Stock, Women & Writing
Un Coeur de Créole. Viola
THIRD RECORDED COPY OF A NOVEL SET IN GUADELOUPE. 8vo. (4), 166 pp, [1 integral blank], plus engr. frontispiece of the heroine baring her chest. Bound in contemporary quarter black morocco over marbled boards, with gilt title on spine. Pink tissue guard over frontispiece; an excellent copy, clean and fresh. Extremely rare first edition of this curious novel set in mid-19th century Guadeloupe, following the adventures of an adolescent colonist and his amorous pursuit of creole girl named Fanny.
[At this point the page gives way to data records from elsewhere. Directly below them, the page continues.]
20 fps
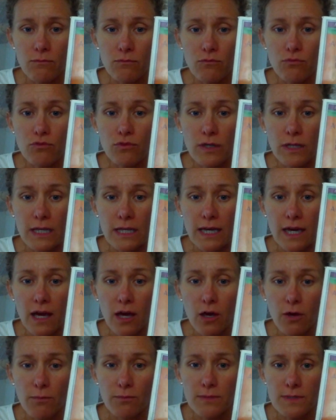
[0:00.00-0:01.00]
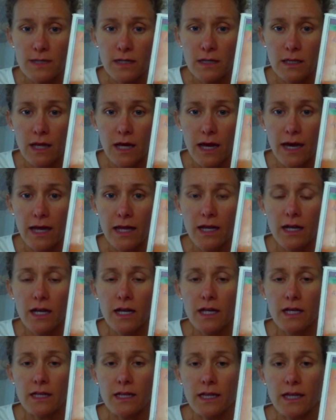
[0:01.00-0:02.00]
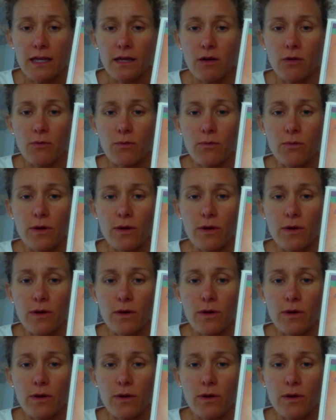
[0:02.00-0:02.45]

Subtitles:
really helped a lot, like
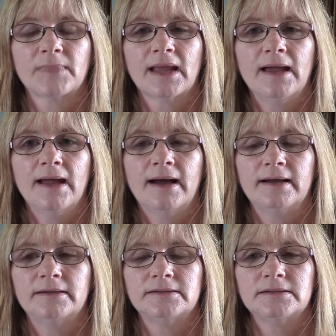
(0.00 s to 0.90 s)

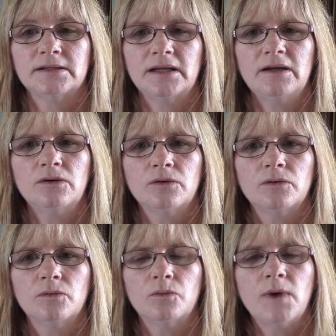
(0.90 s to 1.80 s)
And it
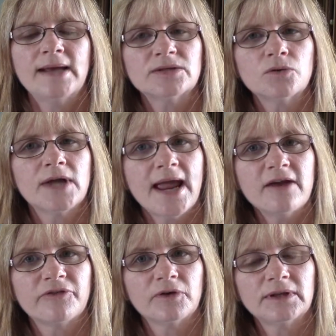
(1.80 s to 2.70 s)
went
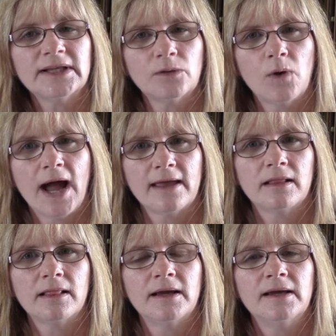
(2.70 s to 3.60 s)
okay for a little
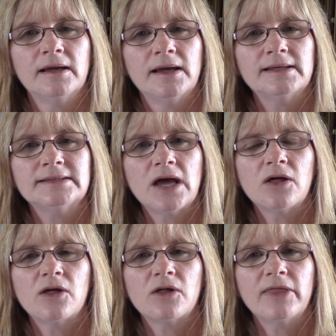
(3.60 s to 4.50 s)
while
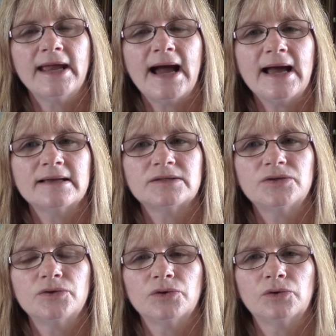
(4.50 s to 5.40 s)
until they got
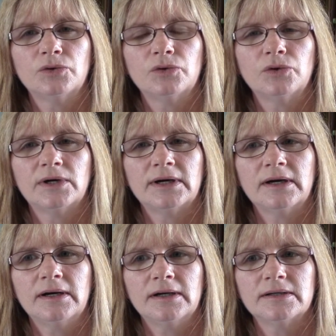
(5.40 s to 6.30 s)
to
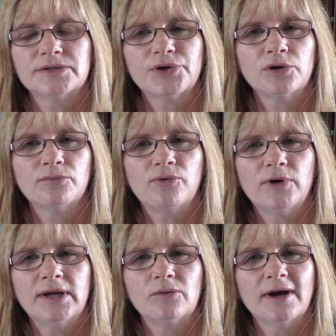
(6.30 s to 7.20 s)
a certain
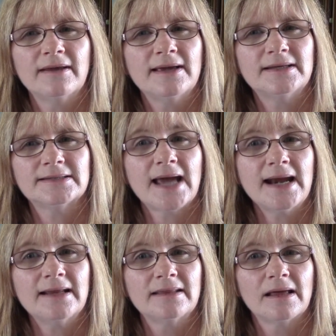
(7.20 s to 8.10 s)
point where they
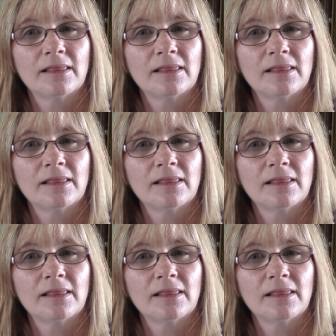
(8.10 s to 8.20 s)
decided that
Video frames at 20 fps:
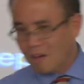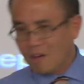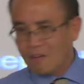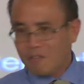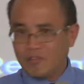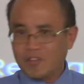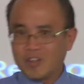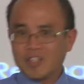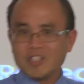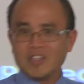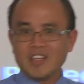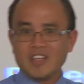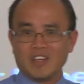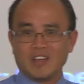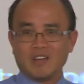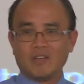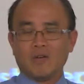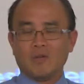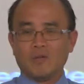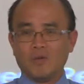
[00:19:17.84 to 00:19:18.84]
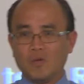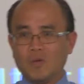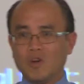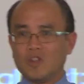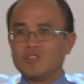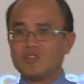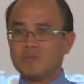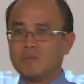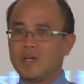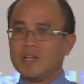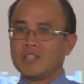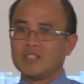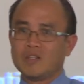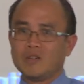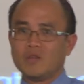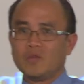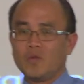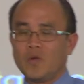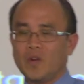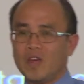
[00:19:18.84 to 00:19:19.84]
first thing, we want to
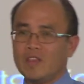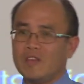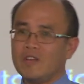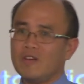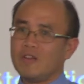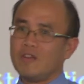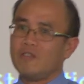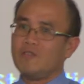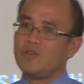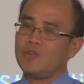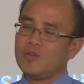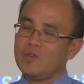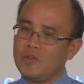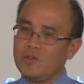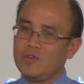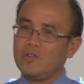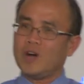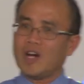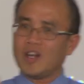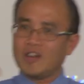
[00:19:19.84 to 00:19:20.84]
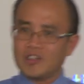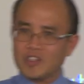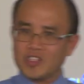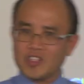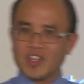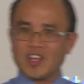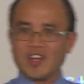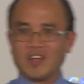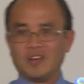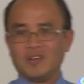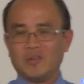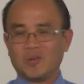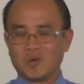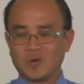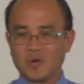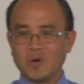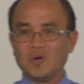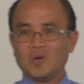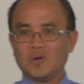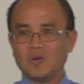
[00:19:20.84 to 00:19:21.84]
measure whether if you do understand your
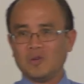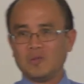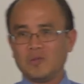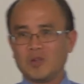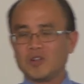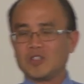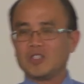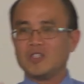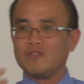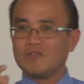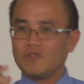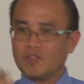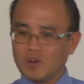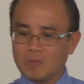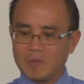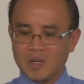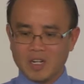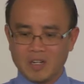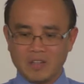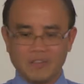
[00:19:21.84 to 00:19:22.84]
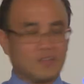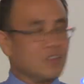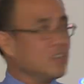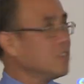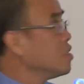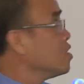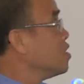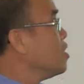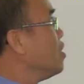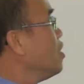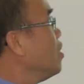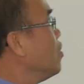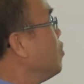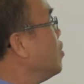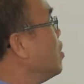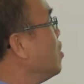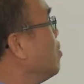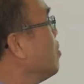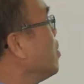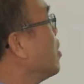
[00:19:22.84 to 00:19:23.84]
goal, because informativeness,
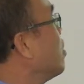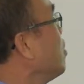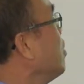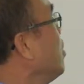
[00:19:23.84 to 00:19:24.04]
when you look at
OCLC shows just two copies worldwide, at the BnF and BL. At the age of 17, Georges de Villiers is sent to Guadeloupe to say with the uncle, who had fled the Revolution. He takes well to the Caribbean lifestyle and soon enough a classically beautiful creole girl (long, black hair, a white face with brown eyes) becomes his love interest. The engraved frontispiece as well as the text of the work casually sexualize this non-Western European figure: she is described on p. 12 as not as tall as the typical French woman, “mais elle portait bien son buste riche de formes” – as demonstrated in the engraving. Fanny is accompanied by her faithful slave Maia, who becomes Georges’ sometime antagonist, and is ultimately poisoned by an exotic substance (p. 98). The present work also includes an entirely separate tale, Viola (pp. 117-166).